Moreover, 3D SERS substrate has attracted much attention in recent years since 3D SERS substrates can provide more adsorptions of target molecules and “hot spots” in all three dimensions. Therefore, there is still room for further development of 3D multilayer SERS structure. It has been found that various 3D nanostructures, such as silicon-based nanowires,^[25] silicon-based nanocones,^[26] and ZnO nanorods,^[27] effectively improve the electromagnetic enhancement. For further optimizing SERS performance, we choose the 3D ZnO@Ag/SiO₂@Ag nanorod structure to build a surface plasmon coupling system because multilayer structure can significantly improve its optical coupling performance. On the one hand, in plenty of materials, the ZnO nanorod arrays’ structure can provide a huge specific surface area for the deposition of the inner-layer Ag nanoparticles and the target molecules. Moreover, as a semiconductor material, ZnO supports the chemical enhancement effect, which can be used to make SERS detection concentration limit reduced. On the other hand, the dielectric layer is another important factor for enhancing the SERS signal. Lots of researches about dielectric layer control for SERS have been reported, including SiO₂,^[17] Al₂O_3,^[26] etc. Liu et al. demonstrated the tunable SiO₂ interior insulator and obtained the optimized SERS substrate.^[15] Compared with the traditional uncontrolled aggregation of the metal nanoparticles in the aqueous phase, the metal nanoparticles wrapped with an ultra-thin silica or alumina dielectric layer can greatly enhance the SERS signal.^[15] Moreover, the dielectric layer (SiO₂) can be precisely controlled by plasma enhanced chemical vapor deposition(PECVD) or atomic layer deposition (ALD) method.

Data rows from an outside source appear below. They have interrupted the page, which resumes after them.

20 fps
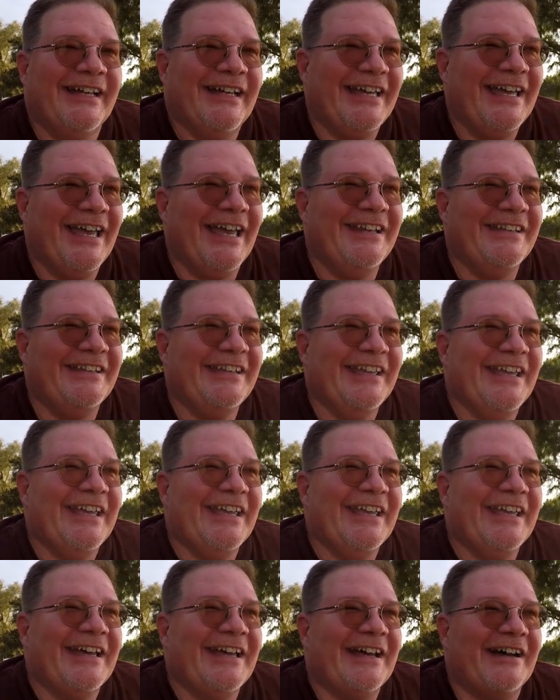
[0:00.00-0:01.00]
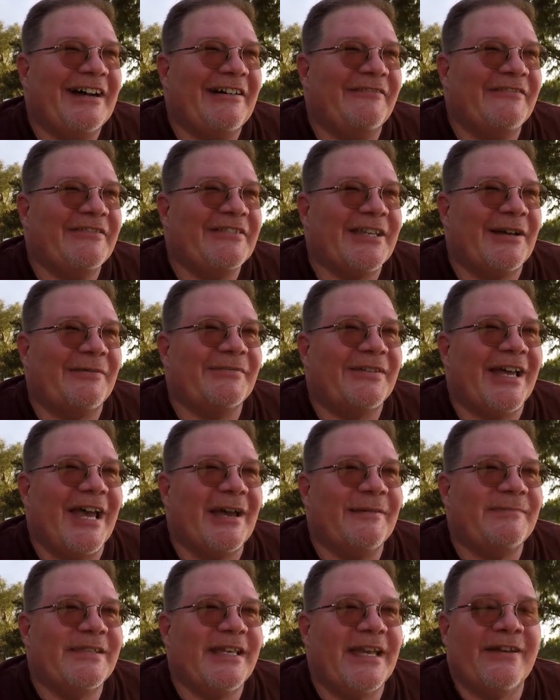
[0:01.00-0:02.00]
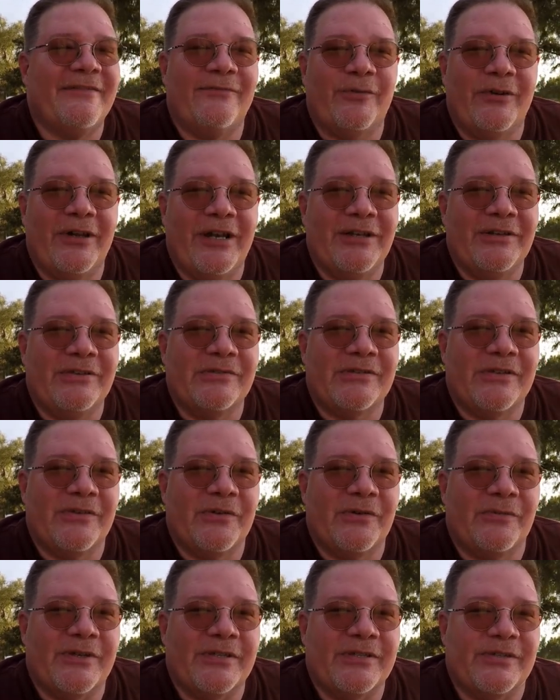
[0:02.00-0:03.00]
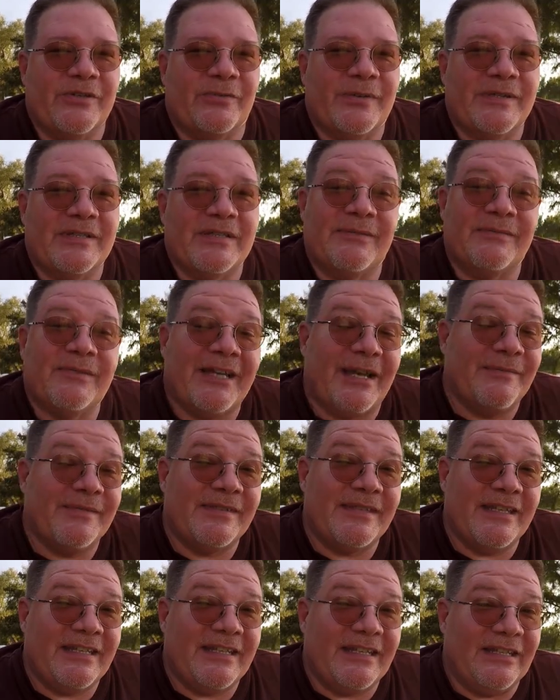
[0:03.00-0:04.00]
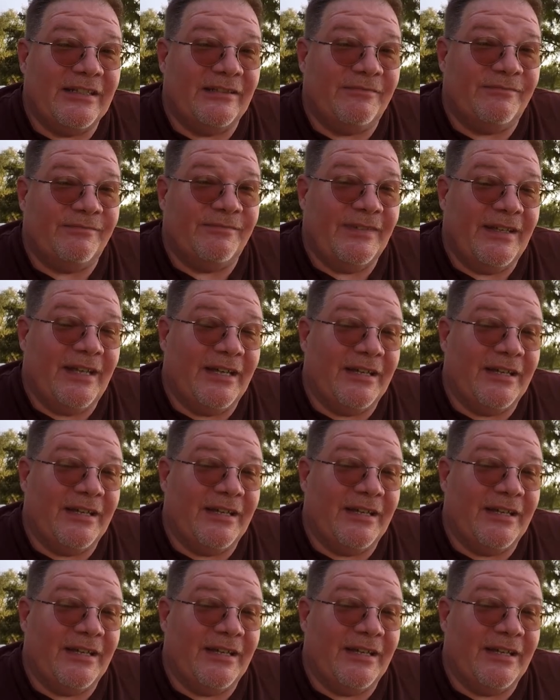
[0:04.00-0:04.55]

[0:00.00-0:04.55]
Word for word: and um, sometimes they avoided using their whistle, but sometimes they didn't.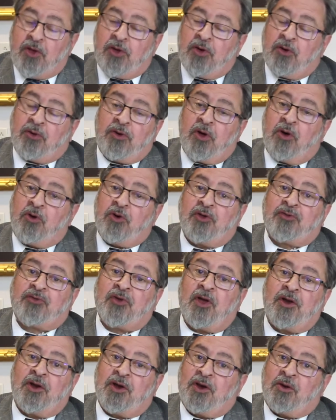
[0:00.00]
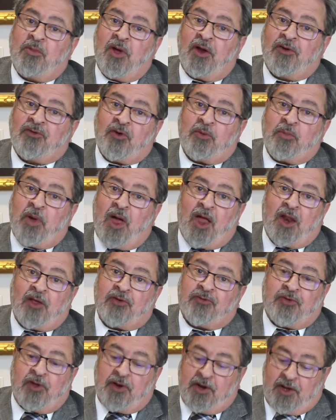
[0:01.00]
You'll notice I didn't mention
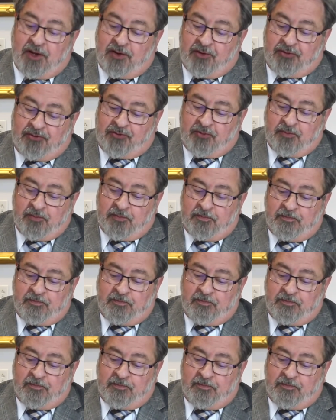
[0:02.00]
Palestinians.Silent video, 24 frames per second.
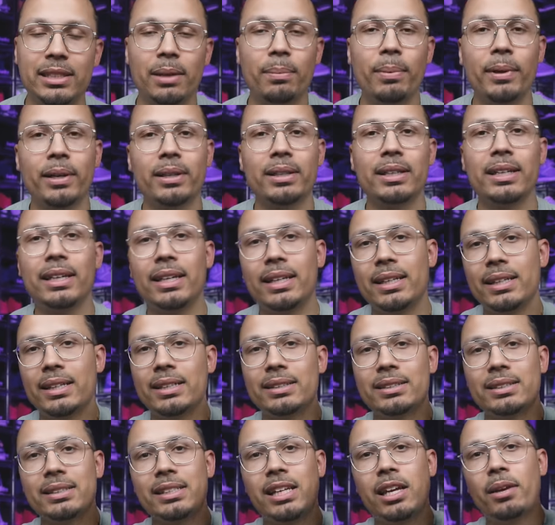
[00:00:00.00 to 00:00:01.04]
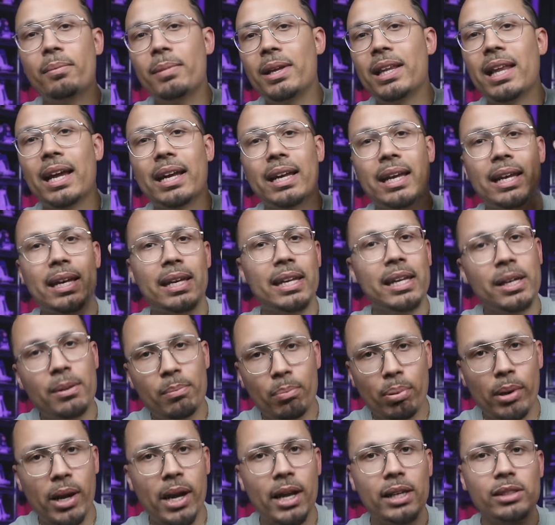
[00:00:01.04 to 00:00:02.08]
Typically, this is gonna be like a
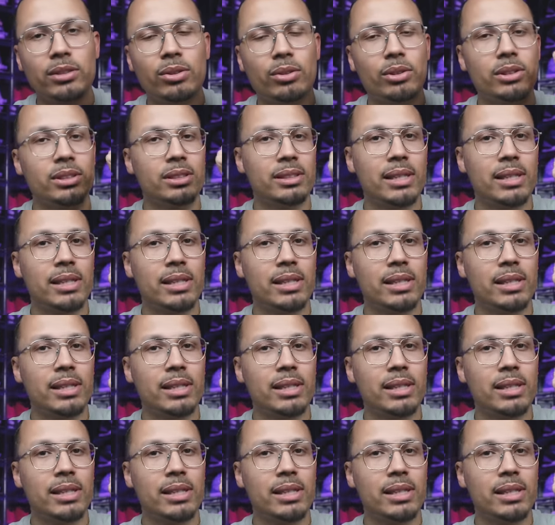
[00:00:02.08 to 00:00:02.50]
heat press or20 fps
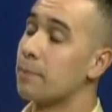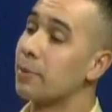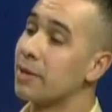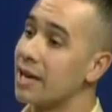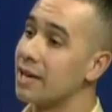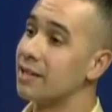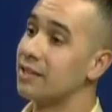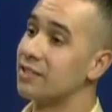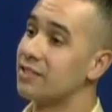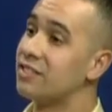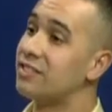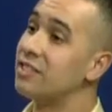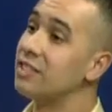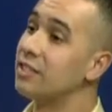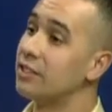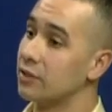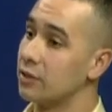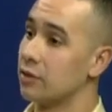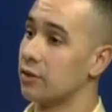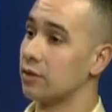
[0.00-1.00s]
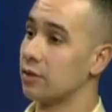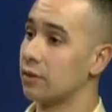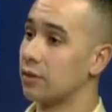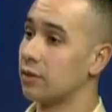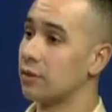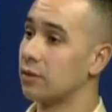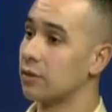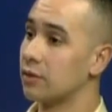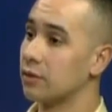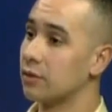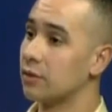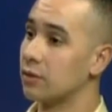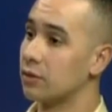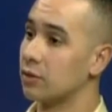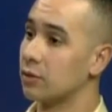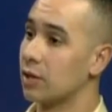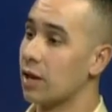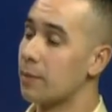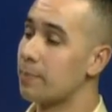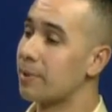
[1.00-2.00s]
planted a seed in her. That's right. You
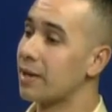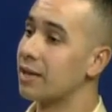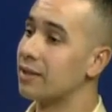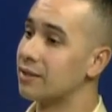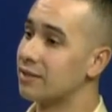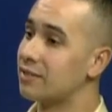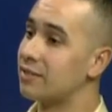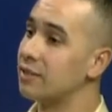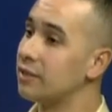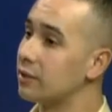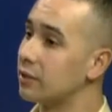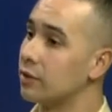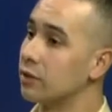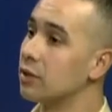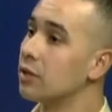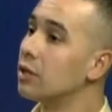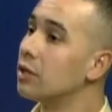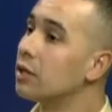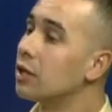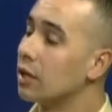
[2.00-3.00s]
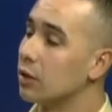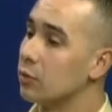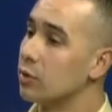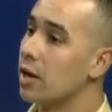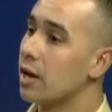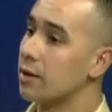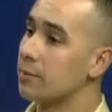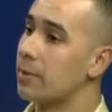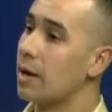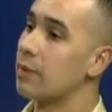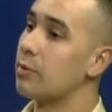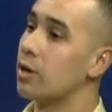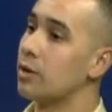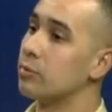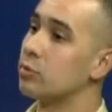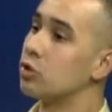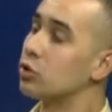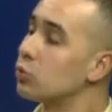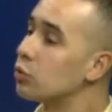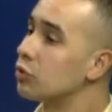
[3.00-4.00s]
know, God planted a seed in her, and we had a Bible,
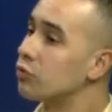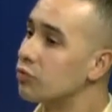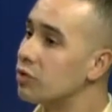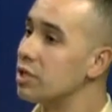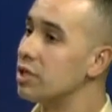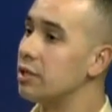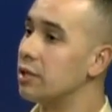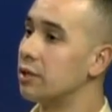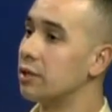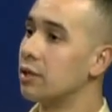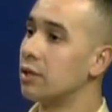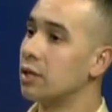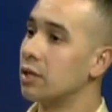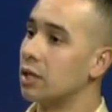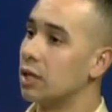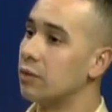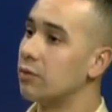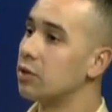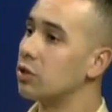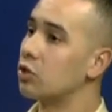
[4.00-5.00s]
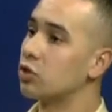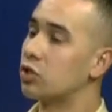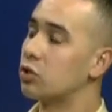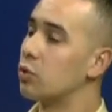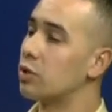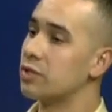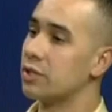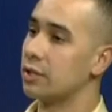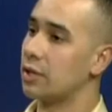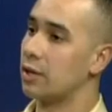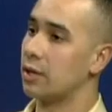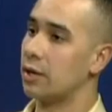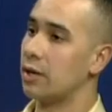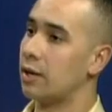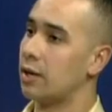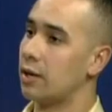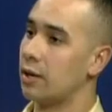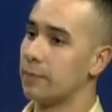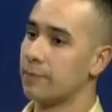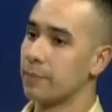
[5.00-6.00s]
and she would read, even though she wasn't a,
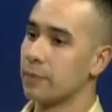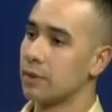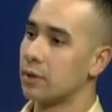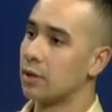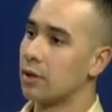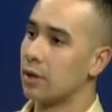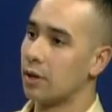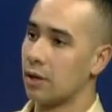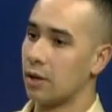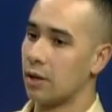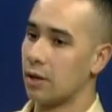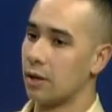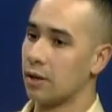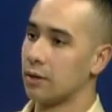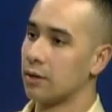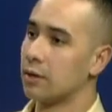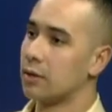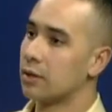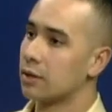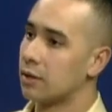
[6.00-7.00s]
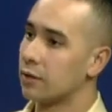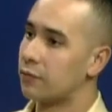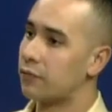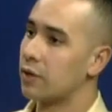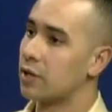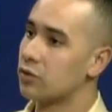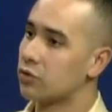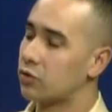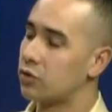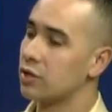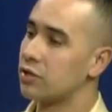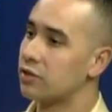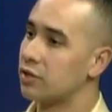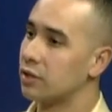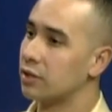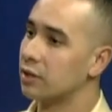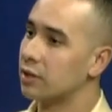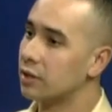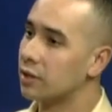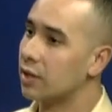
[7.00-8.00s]
a, a confessed
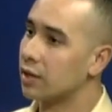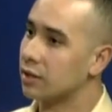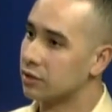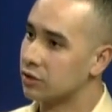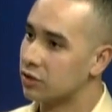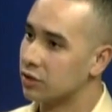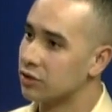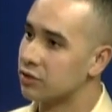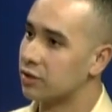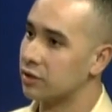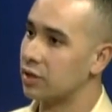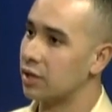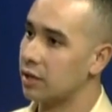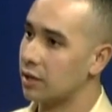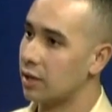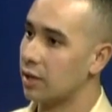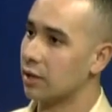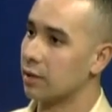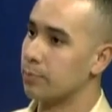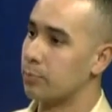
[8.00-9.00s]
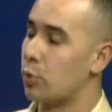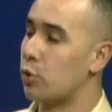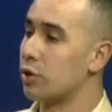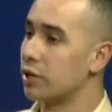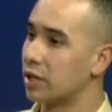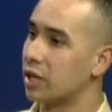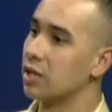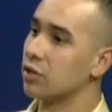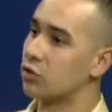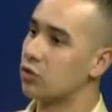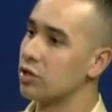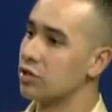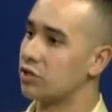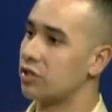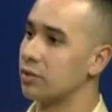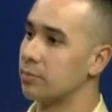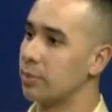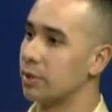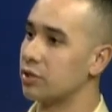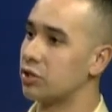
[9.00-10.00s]
Christian like she is today, like a born again
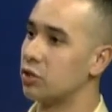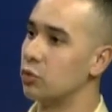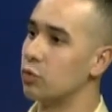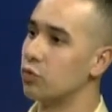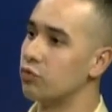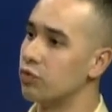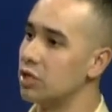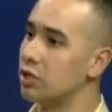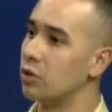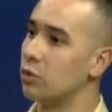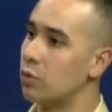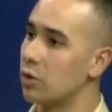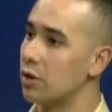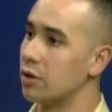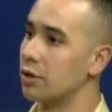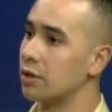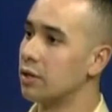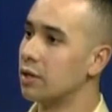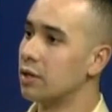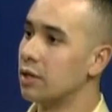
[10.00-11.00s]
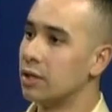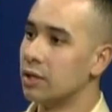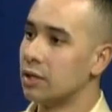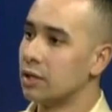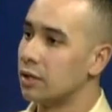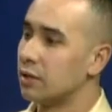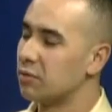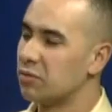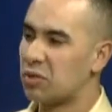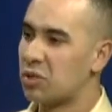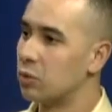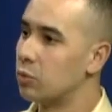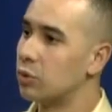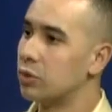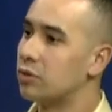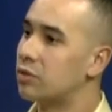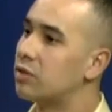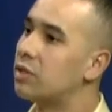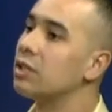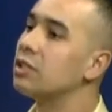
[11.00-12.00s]
Christian, yeah. but she would read the word. Yeah. She
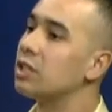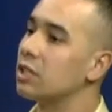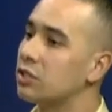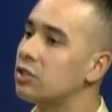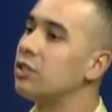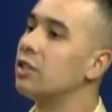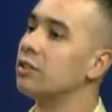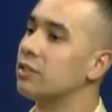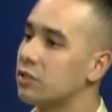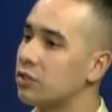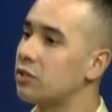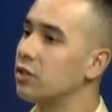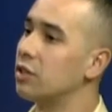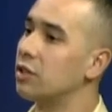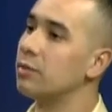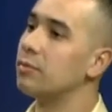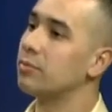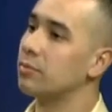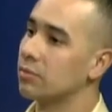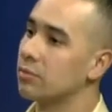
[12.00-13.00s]
would think that she understood it,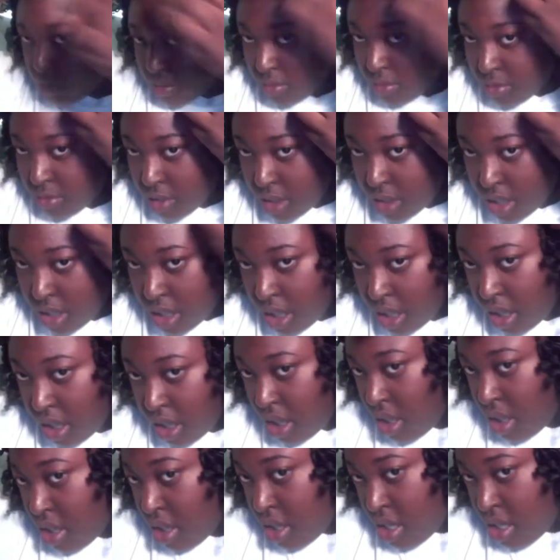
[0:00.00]
Okay,
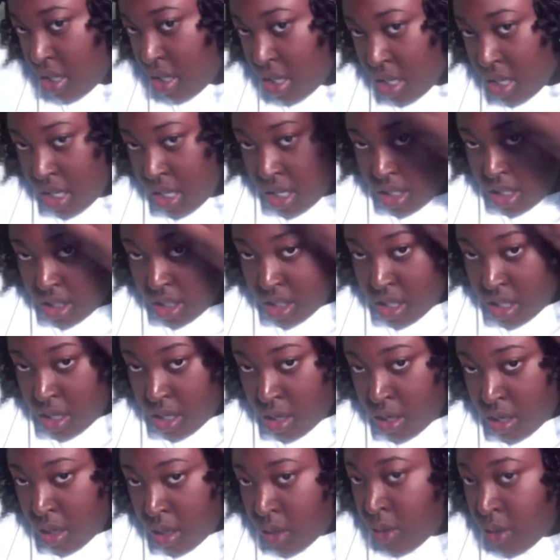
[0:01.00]

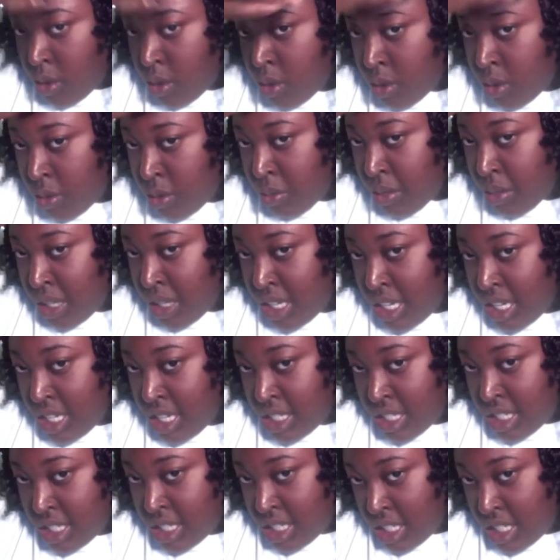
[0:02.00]
so
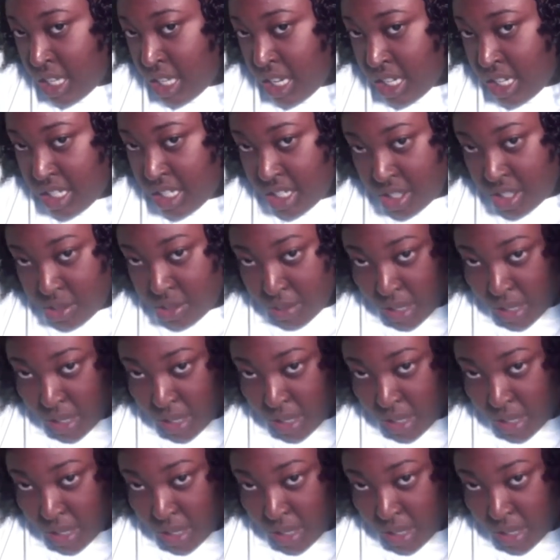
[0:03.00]
because it's the edges, you may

Compared with the Ag@SiO₂@Ag structure design, the ZnO@Ag/SiO₂@Ag design highlights the 3D structure substrate, which increases the spatial density of hot spots due to large specific surface area. Meanwhile, compared with the ZnO@Ag structure design, the ZnO@Ag/SiO₂@Ag design can improve the SERS effect by changing the thickness of the interior dielectric layer SiO₂. Therefore we put forward a simple method of preparing a 3D SERS substrate to implement the SERS 3D hot spots and achieve high field enhancement factors simultaneously. For the 3D ZnO@Ag/SiO₂@Ag nanorod arrays, the ZnO nanorods can be prepared by the simple hydrothermal method, and the ultrathin SiO₂, as an interior insulator between the Ag inner layer and Ag outer layer, can be precisely tuned by changing the PECVD growth time, and the multilayer structure can be prepared on different substrates, such as silicon, ITO and PET. Through a study on theoretical simulation and SERS activities, the 3D structures can remarkably enhance the SERS signals. The method will provide new ideas in the development of flexible substrates and the expansion of 3D SERS substrates.

2. Experiment

2.1. Fabrication of ZnO@Ag/SiO₂@Ag nanorods

The fabrication process of multilayer SERS substrate is illustrated schematically in Fig. 1. After ultrasonically cleaning the ITO conductive glass substrates with acetone, ethanol, and deionized water, zinc oxide seed layers were deposited on ITO conductive glass substrates by magnetron sputtering. For the growth of ZnO nanorods, hydrothermal growth process was followed, where the precursor solution was prepared with Zn(NO₃)₂ · 6H₂O solution and C₆H₁₂N₄ solution with equal molar concentration (0.25 M). Then the mixture of precursor solutions was added to a 30-ml Teflon-lined stainless steel autoclave, and the substrates were vertically placed in the autoclave. The autoclave was kept in a hot air oven at 90 °C for 4 h. After the hydrothermal reaction, the substrates were removed and rinsed with deionized water and methanol followed by drying at 100 °C. Then, a 10-nm-thick Ag film was deposited on the ZnO nanorod arrays by magnetron sputtering for 67 s. Further, ultrathin SiO₂ film of 2 nm in thickness was deposited on the ZnO@Ag nanorods arrays by the PECVD technology. Finally, the Ag NPs with different thickness values such as 10 nm, 30 nm, 50 nm, and 70 nm, respectively were decorated on ZnO@Ag/SiO₂ nanorod arrays by magnetron sputtering technique.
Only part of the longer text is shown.